EXCERPTED RECORDS Start Marker
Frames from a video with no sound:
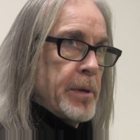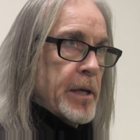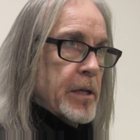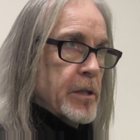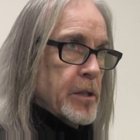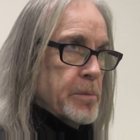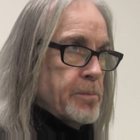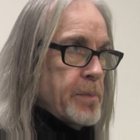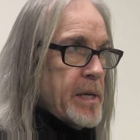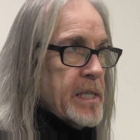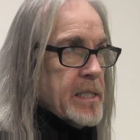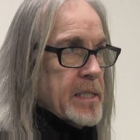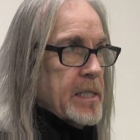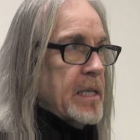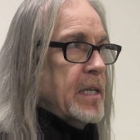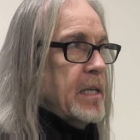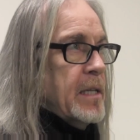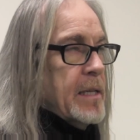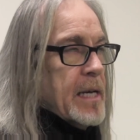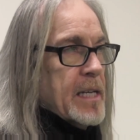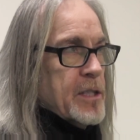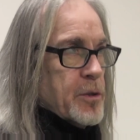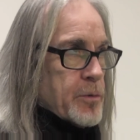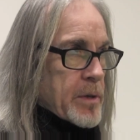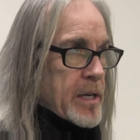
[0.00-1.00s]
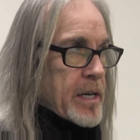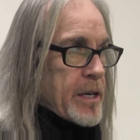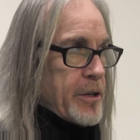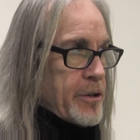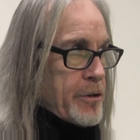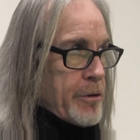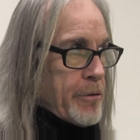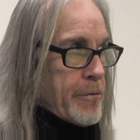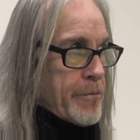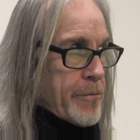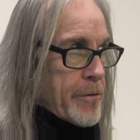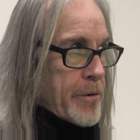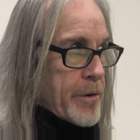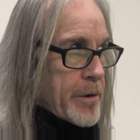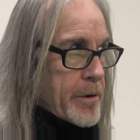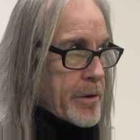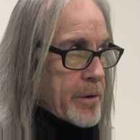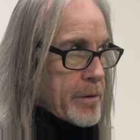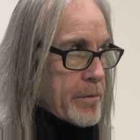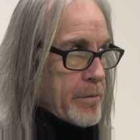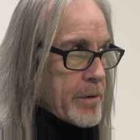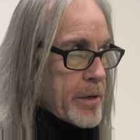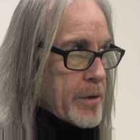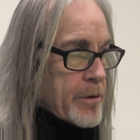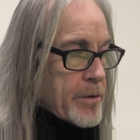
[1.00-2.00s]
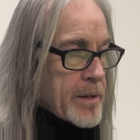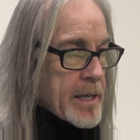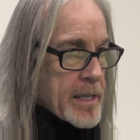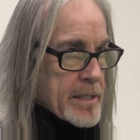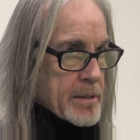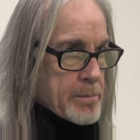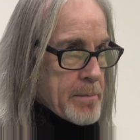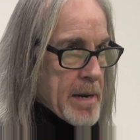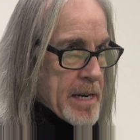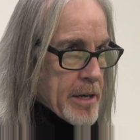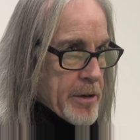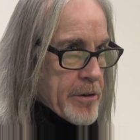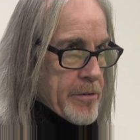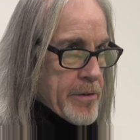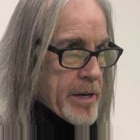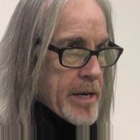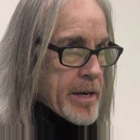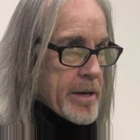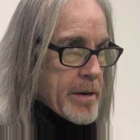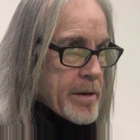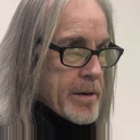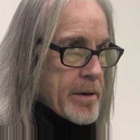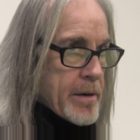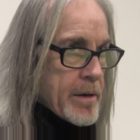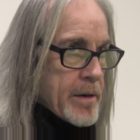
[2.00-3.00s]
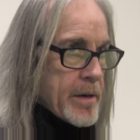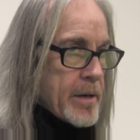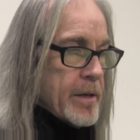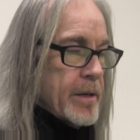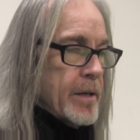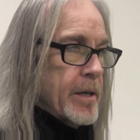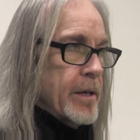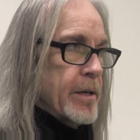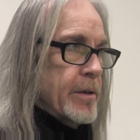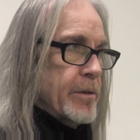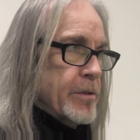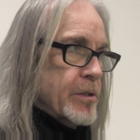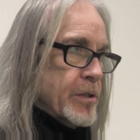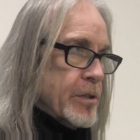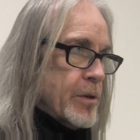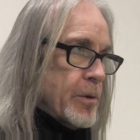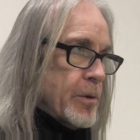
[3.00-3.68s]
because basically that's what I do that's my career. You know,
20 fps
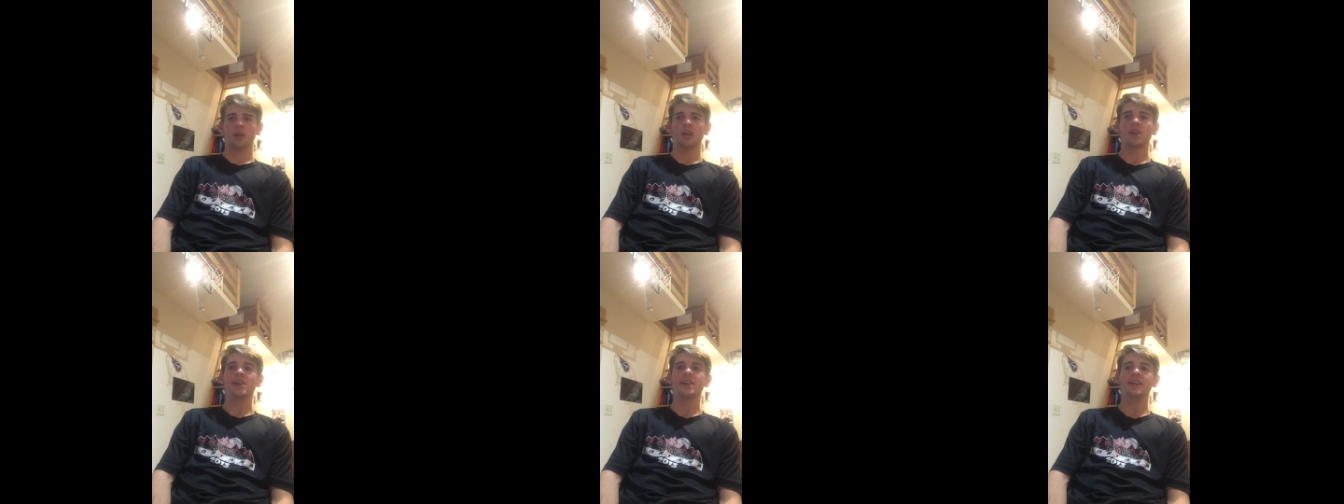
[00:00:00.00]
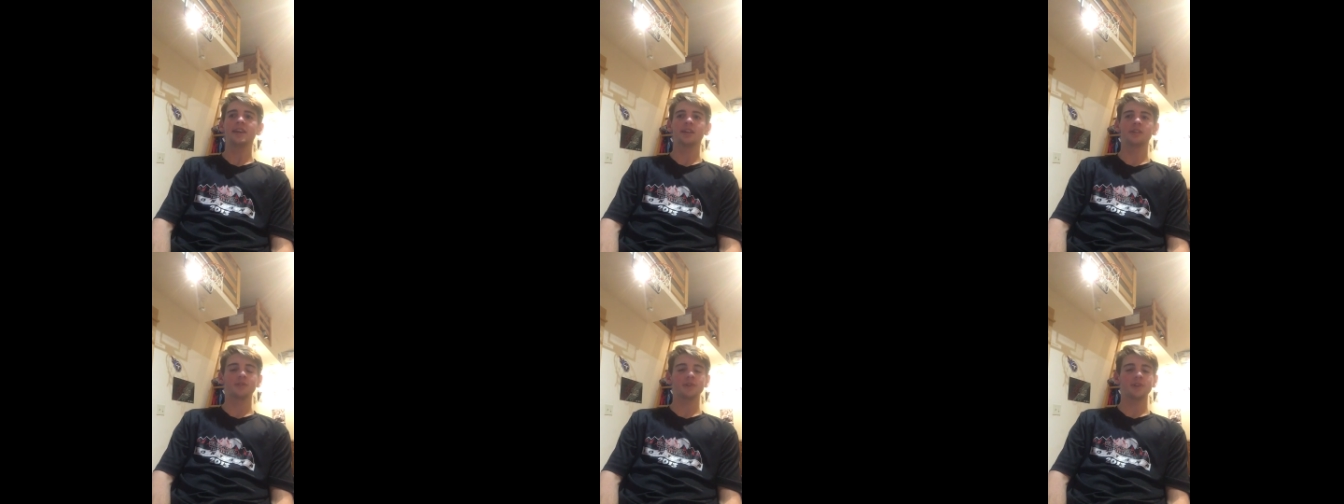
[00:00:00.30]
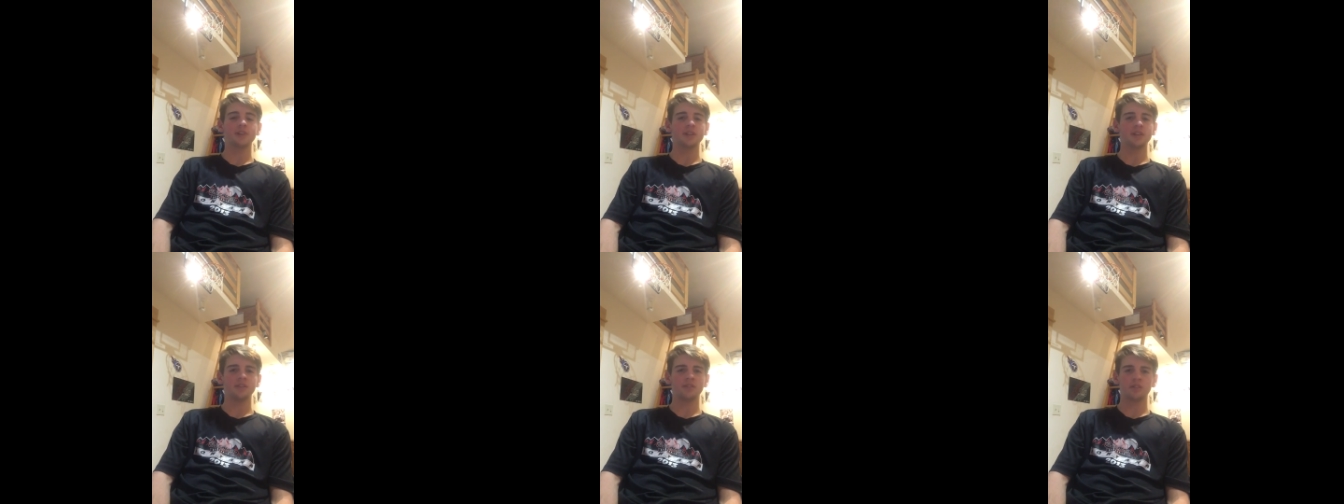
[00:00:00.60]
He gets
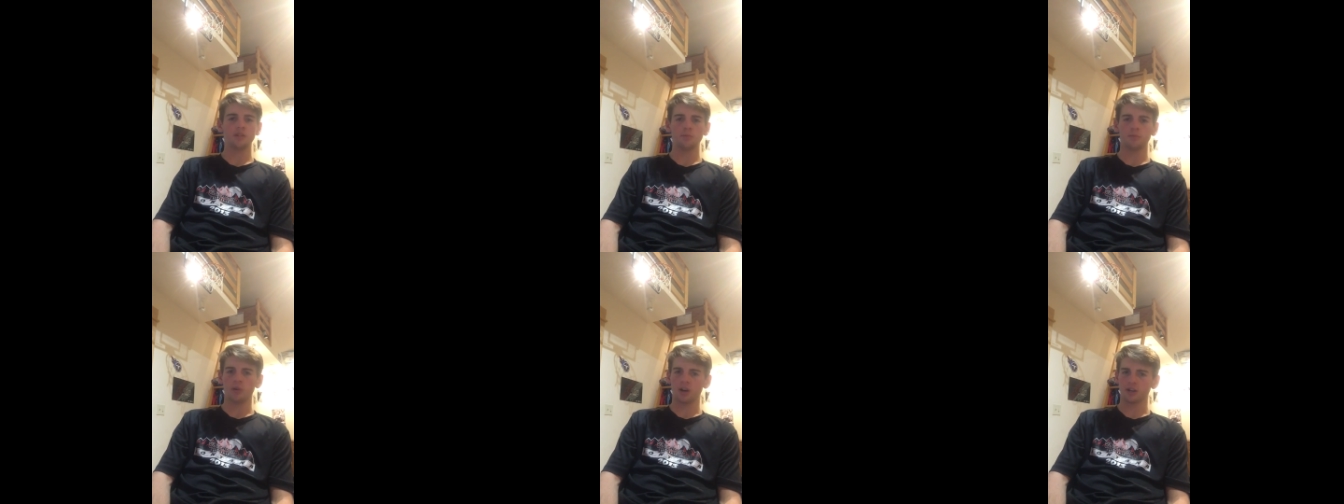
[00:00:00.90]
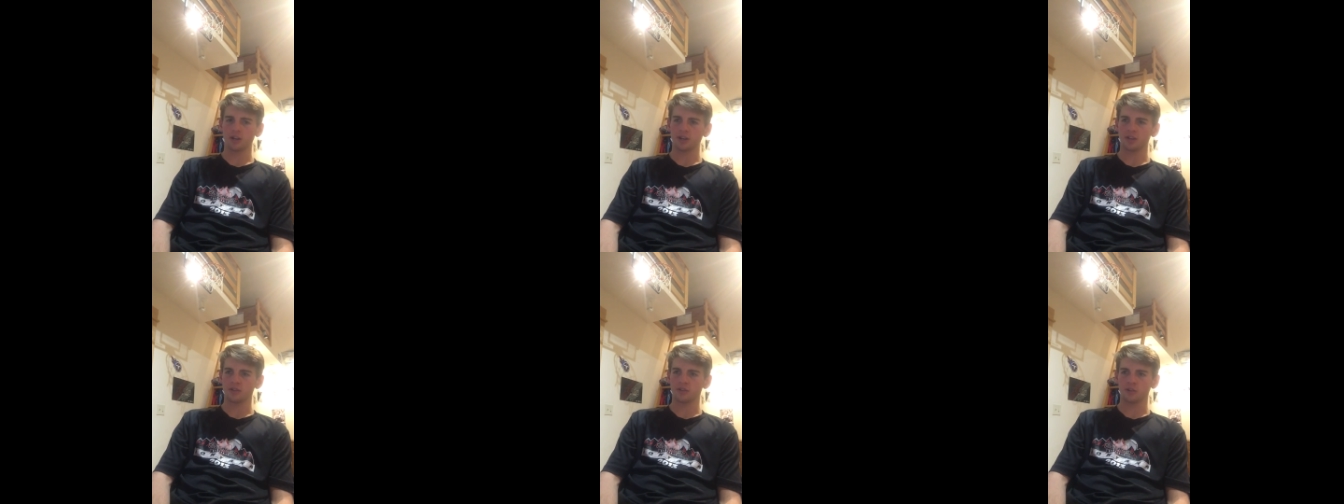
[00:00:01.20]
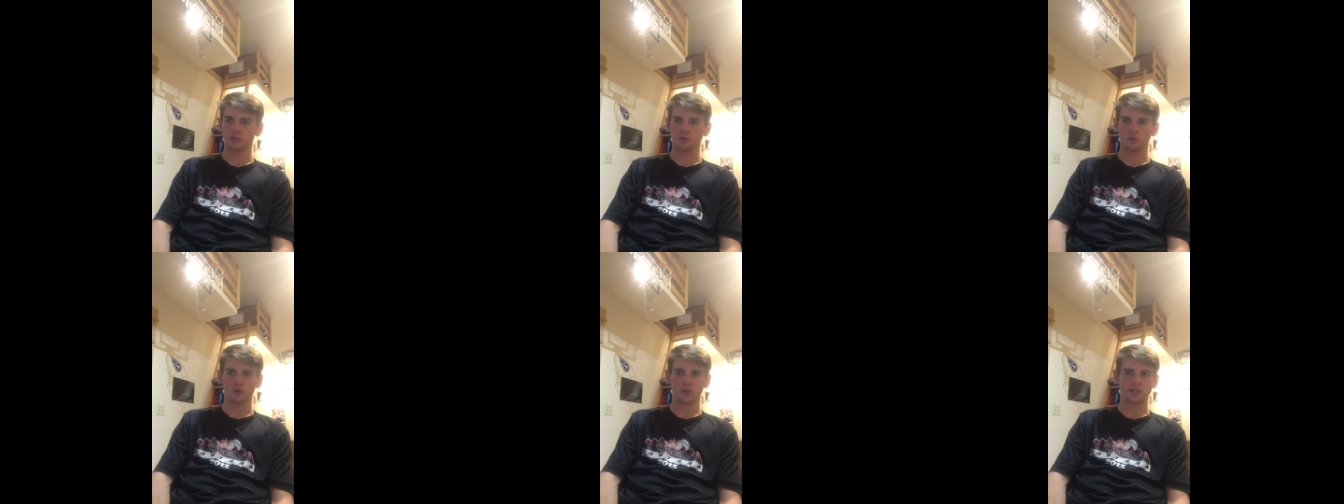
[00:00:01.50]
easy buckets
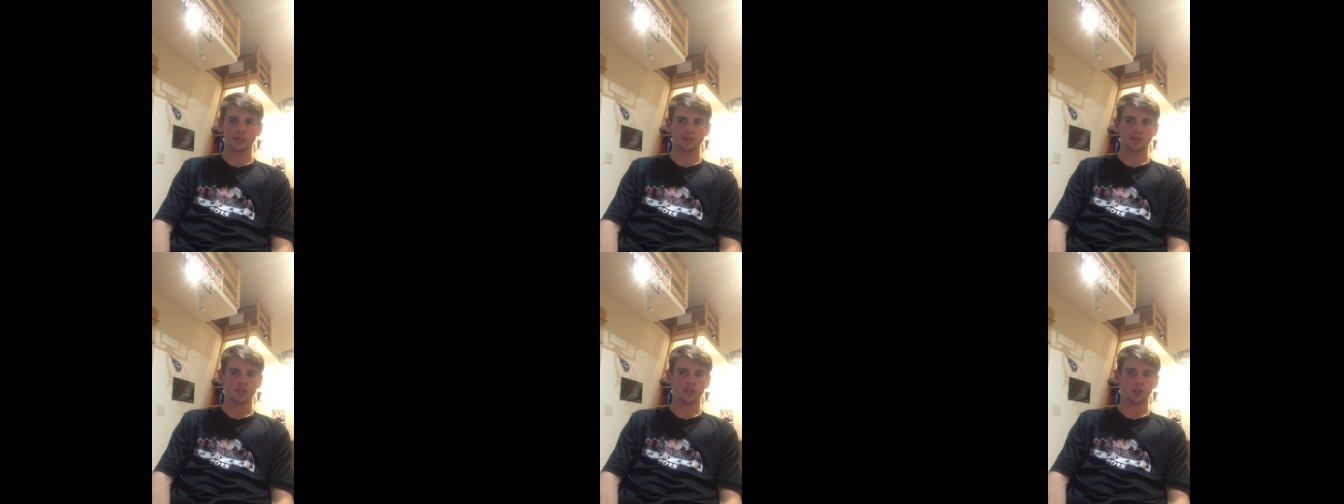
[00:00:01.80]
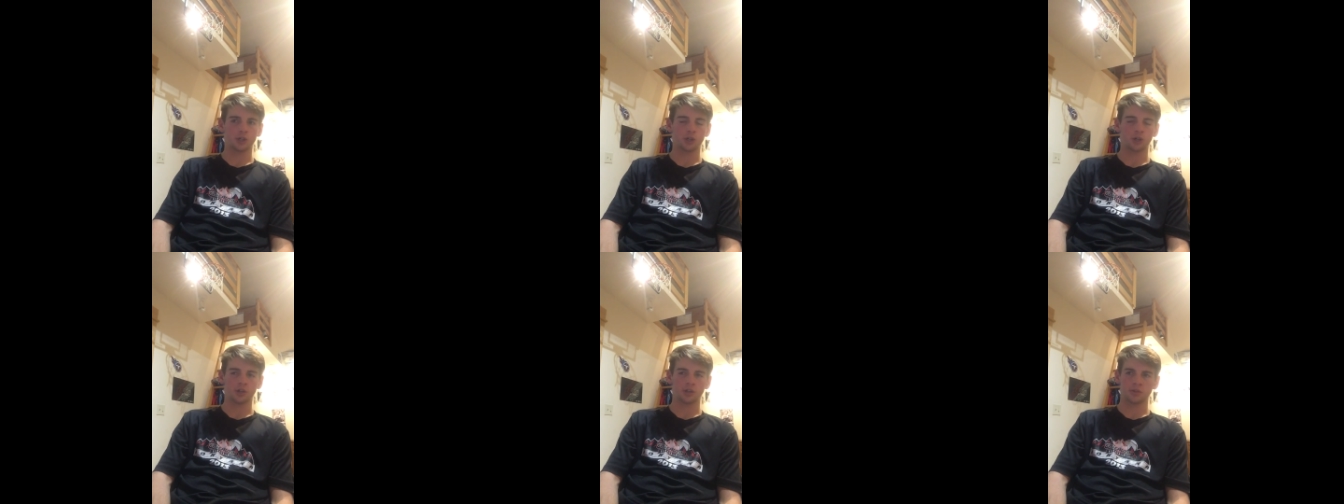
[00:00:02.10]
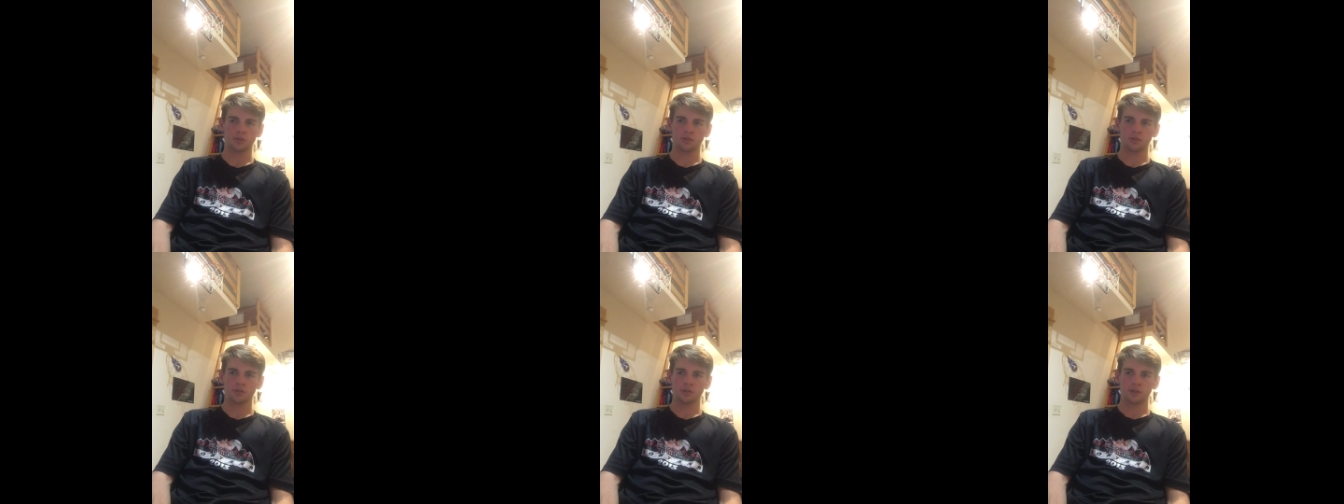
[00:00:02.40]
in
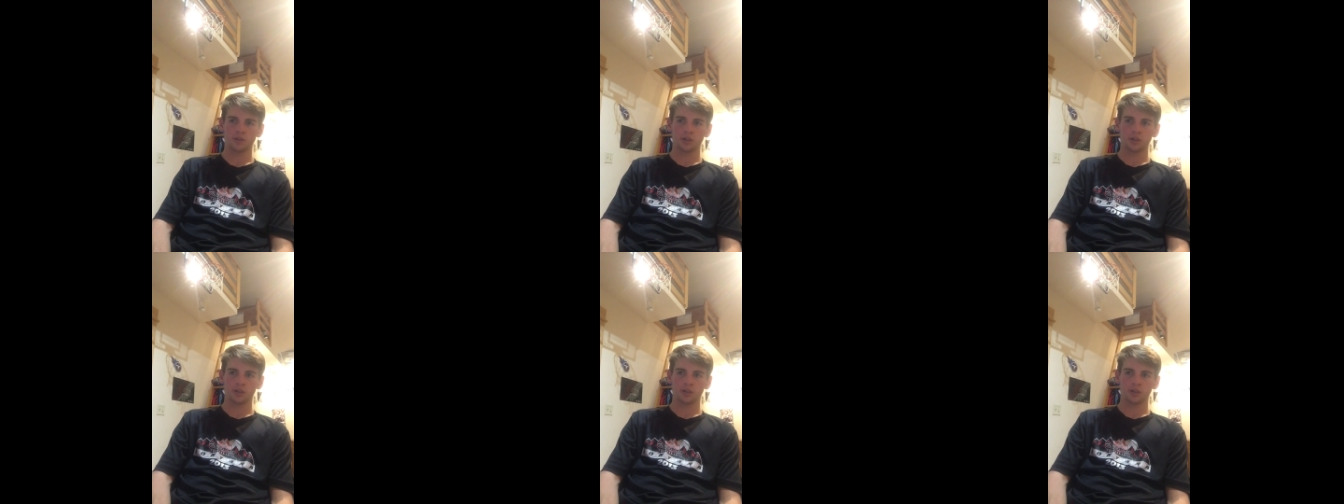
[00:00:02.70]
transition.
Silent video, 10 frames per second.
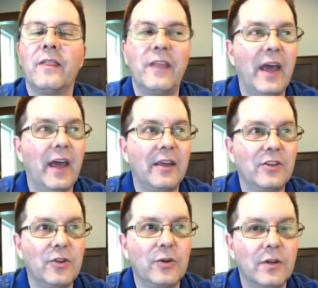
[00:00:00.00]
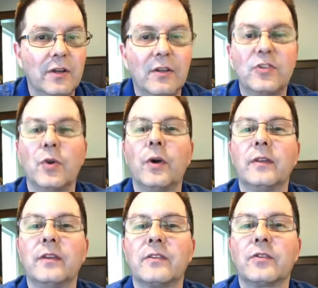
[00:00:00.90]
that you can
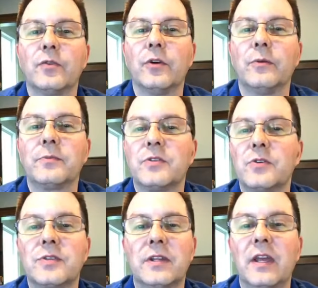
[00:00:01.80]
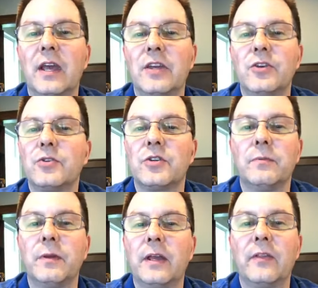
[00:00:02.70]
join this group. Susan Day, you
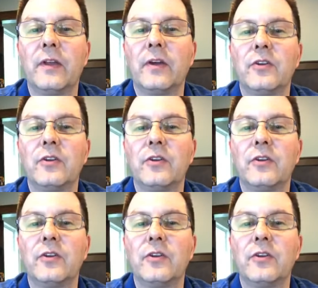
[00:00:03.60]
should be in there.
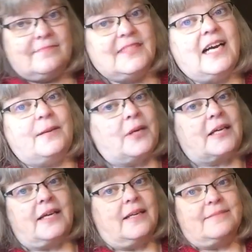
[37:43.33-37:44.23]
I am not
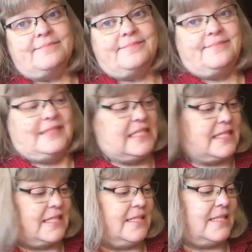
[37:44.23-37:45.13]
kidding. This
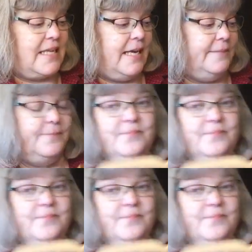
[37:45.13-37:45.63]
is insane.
EXCERPTED RECORDS End Marker
INSTRUCTIONS TO FOLLOW: Only the lines from the one containing "[2.00-3.00s]" through the last line of the entries belong in the answer, given again exactly. Images stay out.

SOLUTION TO THIS PROBLEM:
[2.00-3.00s]
[3.00-3.68s]
because basically that's what I do that's my career. You know,
20 fps
[00:00:00.00]
[00:00:00.30]
[00:00:00.60]
He gets
[00:00:00.90]
[00:00:01.20]
[00:00:01.50]
easy buckets
[00:00:01.80]
[00:00:02.10]
[00:00:02.40]
in
[00:00:02.70]
transition.
Silent video, 10 frames per second.
[00:00:00.00]
[00:00:00.90]
that you can
[00:00:01.80]
[00:00:02.70]
join this group. Susan Day, you
[00:00:03.60]
should be in there.
[37:43.33-37:44.23]
I am not
[37:44.23-37:45.13]
kidding. This
[37:45.13-37:45.63]
is insane.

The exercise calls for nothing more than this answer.